TASK INSTRUCTIONS: Everything in the records except the pictures must be copied out exactly.
'''
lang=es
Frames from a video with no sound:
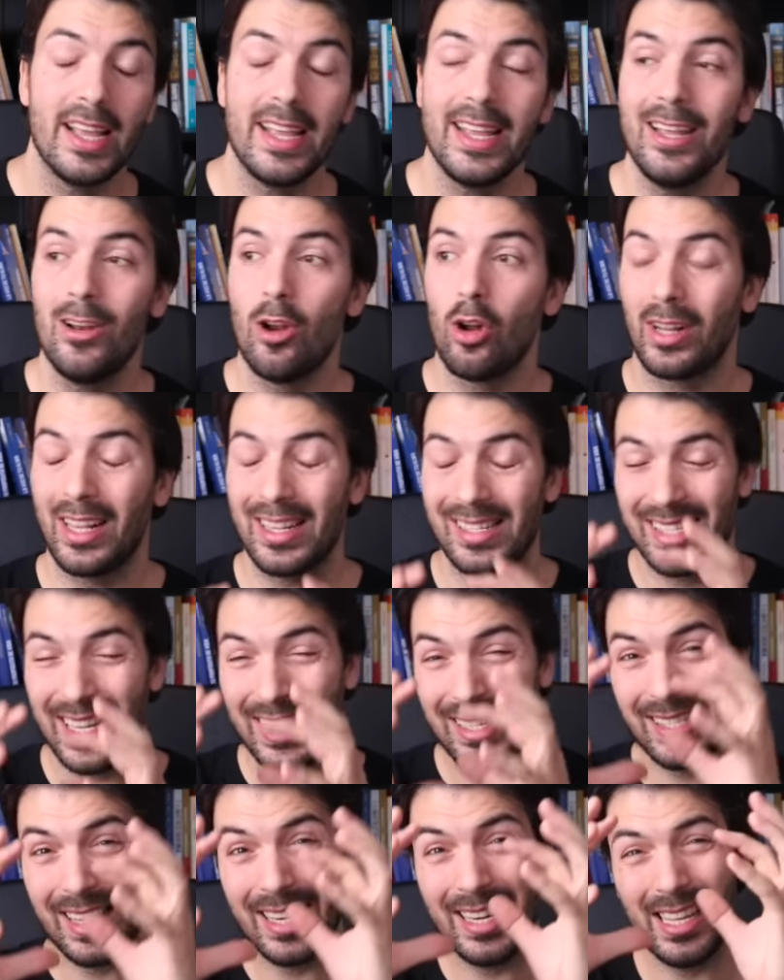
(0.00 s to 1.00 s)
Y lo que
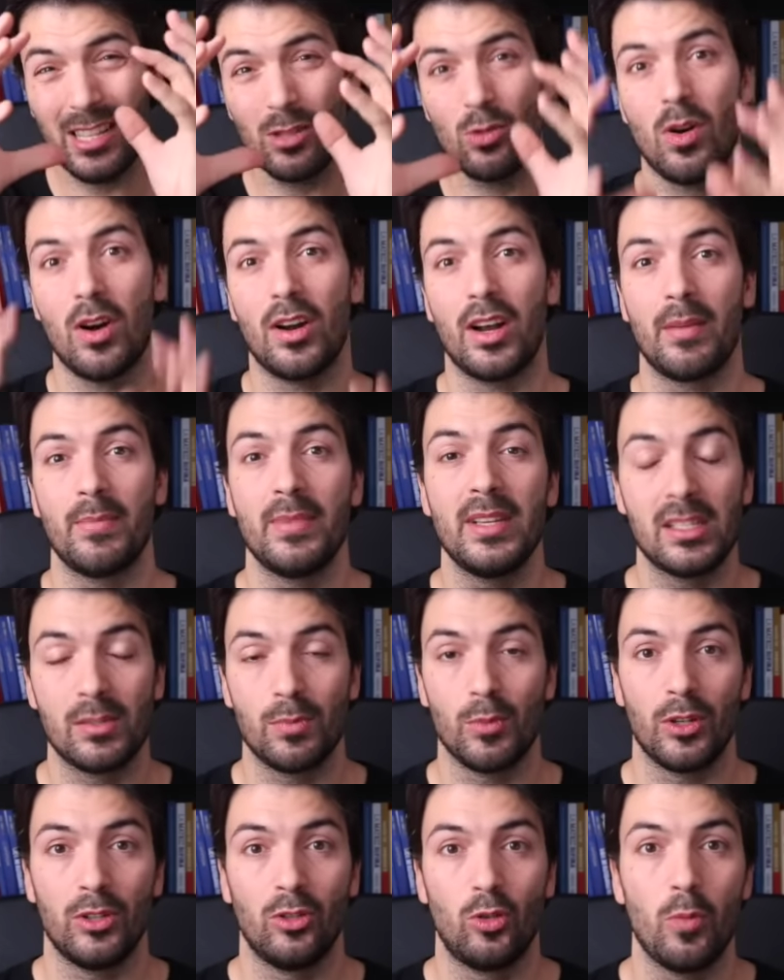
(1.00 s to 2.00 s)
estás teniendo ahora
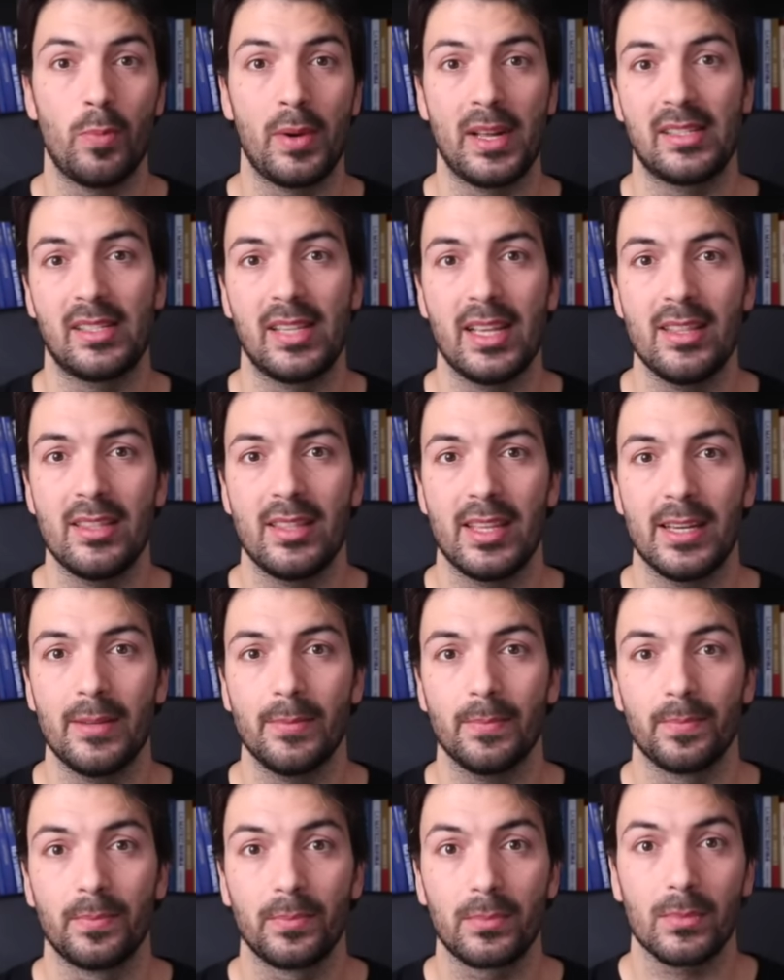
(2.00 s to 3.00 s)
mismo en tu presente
'''
THE COMPLETED TASK:
lang=es
Frames from a video with no sound:
(0.00 s to 1.00 s)
Y lo que
(1.00 s to 2.00 s)
estás teniendo ahora
(2.00 s to 3.00 s)
mismo en tu presente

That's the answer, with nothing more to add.